:: Records for this exercise
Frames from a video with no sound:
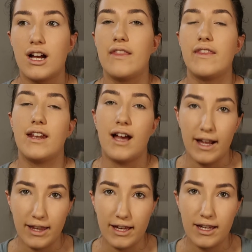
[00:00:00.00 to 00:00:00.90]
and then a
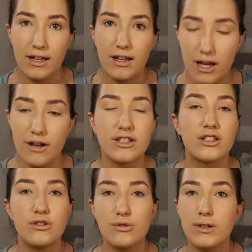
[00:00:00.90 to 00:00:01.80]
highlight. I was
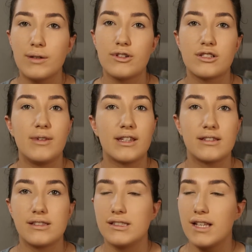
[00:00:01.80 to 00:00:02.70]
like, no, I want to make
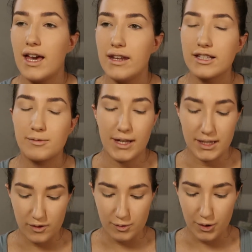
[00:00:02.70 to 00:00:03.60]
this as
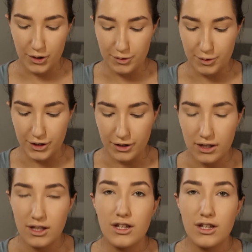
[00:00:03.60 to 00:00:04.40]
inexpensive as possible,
::::
Omit the pictures; print the records above exactly.

Your response:
Frames from a video with no sound:
[00:00:00.00 to 00:00:00.90]
and then a
[00:00:00.90 to 00:00:01.80]
highlight. I was
[00:00:01.80 to 00:00:02.70]
like, no, I want to make
[00:00:02.70 to 00:00:03.60]
this as
[00:00:03.60 to 00:00:04.40]
inexpensive as possible,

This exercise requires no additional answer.